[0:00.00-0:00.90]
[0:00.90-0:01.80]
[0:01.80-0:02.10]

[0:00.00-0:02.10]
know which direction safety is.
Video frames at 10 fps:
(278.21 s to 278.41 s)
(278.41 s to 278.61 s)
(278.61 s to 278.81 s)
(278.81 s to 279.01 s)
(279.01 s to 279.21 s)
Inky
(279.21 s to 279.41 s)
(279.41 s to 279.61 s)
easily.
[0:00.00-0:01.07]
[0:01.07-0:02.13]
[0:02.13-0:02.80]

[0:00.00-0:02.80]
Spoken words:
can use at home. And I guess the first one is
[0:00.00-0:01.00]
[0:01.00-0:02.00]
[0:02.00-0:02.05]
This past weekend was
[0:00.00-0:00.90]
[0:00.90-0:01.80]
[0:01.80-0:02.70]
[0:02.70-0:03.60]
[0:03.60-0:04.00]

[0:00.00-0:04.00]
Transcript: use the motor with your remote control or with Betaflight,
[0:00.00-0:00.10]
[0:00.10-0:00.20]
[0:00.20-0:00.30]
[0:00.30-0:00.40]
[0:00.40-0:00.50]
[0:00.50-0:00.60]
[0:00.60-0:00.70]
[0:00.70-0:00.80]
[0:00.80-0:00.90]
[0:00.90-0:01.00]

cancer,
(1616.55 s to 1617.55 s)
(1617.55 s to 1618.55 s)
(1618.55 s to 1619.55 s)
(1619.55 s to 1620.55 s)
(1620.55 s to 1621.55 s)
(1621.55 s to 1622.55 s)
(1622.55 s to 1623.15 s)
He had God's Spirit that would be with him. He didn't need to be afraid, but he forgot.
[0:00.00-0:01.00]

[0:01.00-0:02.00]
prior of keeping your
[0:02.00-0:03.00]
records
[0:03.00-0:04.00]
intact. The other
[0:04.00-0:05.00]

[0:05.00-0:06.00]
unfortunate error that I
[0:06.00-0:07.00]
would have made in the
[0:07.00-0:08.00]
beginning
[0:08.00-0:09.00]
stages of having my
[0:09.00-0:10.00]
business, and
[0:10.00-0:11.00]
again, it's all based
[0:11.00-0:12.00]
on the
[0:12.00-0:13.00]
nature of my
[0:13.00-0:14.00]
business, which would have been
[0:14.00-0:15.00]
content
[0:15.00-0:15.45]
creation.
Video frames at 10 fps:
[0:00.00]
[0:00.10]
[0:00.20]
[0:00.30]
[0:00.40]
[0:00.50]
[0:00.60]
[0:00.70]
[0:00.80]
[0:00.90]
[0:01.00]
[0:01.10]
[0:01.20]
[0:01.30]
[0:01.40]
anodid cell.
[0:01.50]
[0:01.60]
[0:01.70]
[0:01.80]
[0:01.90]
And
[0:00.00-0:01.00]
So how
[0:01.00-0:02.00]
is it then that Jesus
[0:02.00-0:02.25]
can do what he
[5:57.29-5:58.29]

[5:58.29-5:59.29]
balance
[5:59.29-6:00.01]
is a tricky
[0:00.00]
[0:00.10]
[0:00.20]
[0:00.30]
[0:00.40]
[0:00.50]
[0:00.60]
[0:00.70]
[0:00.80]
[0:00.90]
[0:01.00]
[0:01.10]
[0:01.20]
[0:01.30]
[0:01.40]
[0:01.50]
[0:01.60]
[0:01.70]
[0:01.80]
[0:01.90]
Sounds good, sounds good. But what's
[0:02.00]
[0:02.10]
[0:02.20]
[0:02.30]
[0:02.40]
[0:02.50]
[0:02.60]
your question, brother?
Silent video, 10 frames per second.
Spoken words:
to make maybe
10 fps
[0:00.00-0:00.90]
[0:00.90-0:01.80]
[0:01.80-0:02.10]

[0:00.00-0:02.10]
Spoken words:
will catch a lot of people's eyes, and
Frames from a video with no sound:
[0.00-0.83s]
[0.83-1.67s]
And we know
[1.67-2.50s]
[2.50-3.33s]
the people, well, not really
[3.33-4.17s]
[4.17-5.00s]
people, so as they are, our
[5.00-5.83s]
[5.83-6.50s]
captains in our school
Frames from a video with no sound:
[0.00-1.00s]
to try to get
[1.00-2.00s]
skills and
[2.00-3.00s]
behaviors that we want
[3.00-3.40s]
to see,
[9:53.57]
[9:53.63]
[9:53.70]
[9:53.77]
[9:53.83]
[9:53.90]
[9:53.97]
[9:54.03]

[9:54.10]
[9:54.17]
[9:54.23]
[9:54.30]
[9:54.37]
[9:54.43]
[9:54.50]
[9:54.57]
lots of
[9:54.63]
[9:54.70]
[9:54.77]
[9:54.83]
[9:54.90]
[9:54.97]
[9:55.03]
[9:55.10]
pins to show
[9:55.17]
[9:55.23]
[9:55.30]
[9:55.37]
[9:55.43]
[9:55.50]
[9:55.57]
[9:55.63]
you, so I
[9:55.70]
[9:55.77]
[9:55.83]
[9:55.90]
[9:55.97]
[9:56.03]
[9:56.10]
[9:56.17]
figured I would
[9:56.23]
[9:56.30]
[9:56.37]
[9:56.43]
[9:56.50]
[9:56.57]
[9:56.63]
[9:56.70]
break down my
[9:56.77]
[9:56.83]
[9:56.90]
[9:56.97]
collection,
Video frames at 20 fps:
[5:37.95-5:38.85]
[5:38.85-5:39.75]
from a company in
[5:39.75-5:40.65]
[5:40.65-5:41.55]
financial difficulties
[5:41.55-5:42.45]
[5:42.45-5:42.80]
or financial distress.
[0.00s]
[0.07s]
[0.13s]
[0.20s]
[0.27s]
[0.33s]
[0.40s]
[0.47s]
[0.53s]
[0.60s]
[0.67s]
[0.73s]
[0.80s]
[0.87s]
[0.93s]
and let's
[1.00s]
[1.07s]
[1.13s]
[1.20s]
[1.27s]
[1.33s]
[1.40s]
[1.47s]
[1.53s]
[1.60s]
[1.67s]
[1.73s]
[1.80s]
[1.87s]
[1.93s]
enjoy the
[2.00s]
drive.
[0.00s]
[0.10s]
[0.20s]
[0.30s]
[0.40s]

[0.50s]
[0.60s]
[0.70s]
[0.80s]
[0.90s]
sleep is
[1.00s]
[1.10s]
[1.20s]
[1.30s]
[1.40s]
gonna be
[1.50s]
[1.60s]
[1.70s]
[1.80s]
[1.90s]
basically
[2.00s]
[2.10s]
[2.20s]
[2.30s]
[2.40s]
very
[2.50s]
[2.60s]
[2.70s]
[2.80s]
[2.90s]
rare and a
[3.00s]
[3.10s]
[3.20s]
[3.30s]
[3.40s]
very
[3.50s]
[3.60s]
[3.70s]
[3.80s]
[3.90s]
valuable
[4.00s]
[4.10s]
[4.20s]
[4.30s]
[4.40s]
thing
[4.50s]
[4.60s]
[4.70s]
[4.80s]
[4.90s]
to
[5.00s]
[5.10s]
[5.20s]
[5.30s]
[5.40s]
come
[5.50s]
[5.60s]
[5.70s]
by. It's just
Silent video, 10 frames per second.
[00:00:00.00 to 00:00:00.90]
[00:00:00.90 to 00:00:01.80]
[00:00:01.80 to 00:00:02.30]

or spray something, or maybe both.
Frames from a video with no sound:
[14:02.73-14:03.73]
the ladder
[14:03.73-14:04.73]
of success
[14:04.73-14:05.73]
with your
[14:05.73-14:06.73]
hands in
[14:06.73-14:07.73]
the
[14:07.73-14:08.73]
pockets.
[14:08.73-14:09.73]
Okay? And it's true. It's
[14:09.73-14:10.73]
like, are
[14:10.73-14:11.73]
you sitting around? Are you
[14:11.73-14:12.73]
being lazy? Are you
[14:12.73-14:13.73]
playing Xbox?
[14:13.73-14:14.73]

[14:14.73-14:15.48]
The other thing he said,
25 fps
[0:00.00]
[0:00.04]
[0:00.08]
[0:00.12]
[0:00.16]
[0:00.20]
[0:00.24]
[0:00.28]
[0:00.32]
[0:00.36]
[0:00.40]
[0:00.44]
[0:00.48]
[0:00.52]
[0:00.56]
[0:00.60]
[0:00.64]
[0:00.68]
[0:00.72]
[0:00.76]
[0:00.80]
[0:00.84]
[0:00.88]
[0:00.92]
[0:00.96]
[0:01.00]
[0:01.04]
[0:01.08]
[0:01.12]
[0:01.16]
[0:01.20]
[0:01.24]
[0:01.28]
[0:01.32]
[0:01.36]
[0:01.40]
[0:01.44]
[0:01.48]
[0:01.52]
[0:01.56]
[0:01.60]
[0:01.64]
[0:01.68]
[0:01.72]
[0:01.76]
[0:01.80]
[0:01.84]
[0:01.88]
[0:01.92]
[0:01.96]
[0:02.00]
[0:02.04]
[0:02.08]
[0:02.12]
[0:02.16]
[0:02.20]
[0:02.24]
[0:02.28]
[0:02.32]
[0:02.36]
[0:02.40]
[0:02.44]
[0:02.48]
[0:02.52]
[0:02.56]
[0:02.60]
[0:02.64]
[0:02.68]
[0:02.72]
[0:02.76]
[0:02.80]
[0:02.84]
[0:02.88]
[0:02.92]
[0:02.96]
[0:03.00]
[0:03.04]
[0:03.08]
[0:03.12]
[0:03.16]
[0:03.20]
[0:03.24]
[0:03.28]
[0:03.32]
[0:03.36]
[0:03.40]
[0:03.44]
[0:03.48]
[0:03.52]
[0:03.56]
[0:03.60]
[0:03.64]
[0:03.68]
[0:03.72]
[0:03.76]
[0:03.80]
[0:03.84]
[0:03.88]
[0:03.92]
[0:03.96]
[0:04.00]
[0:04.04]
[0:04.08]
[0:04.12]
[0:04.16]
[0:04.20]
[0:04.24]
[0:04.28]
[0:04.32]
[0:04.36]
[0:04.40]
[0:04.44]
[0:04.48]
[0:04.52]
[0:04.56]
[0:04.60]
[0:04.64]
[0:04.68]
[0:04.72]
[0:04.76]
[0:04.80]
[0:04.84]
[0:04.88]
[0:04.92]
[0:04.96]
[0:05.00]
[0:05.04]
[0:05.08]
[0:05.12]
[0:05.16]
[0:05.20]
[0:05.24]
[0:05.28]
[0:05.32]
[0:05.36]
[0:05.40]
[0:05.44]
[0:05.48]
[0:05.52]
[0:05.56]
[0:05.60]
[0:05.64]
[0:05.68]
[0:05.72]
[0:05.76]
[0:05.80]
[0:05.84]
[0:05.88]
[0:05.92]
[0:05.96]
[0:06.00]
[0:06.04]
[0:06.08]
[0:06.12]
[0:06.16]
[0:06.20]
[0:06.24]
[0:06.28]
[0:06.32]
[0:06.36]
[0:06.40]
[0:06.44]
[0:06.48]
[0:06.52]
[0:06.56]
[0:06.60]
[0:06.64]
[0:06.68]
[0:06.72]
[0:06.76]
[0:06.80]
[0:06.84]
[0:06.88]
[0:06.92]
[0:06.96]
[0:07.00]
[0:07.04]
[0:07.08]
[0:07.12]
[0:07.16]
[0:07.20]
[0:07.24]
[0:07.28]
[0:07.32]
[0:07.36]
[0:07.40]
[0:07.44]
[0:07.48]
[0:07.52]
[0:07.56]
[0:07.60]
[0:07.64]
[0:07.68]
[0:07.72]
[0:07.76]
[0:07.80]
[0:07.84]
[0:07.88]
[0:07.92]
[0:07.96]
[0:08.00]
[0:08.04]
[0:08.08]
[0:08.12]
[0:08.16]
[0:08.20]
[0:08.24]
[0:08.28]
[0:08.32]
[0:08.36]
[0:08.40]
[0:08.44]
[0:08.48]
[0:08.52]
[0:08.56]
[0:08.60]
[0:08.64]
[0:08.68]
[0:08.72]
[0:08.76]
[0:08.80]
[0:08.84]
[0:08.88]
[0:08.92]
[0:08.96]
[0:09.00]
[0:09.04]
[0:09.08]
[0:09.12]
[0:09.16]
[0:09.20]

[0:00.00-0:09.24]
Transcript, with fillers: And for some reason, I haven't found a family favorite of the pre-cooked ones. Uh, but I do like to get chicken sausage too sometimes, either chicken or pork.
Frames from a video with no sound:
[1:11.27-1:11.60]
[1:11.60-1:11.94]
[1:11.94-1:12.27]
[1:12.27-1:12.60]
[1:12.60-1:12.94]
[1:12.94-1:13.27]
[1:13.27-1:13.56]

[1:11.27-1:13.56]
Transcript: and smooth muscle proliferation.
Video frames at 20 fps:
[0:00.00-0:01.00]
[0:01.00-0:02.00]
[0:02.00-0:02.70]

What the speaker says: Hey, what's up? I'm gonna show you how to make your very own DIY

• _HOW TO COMPLETE THIS TASK_
Go through the lines above and copy any that contain "Transcript".

• _SOLUTION BELOW_
Transcript: use the motor with your remote control or with Betaflight,
Transcript, with fillers: And for some reason, I haven't found a family favorite of the pre-cooked ones. Uh, but I do like to get chicken sausage too sometimes, either chicken or pork.
Transcript: and smooth muscle proliferation.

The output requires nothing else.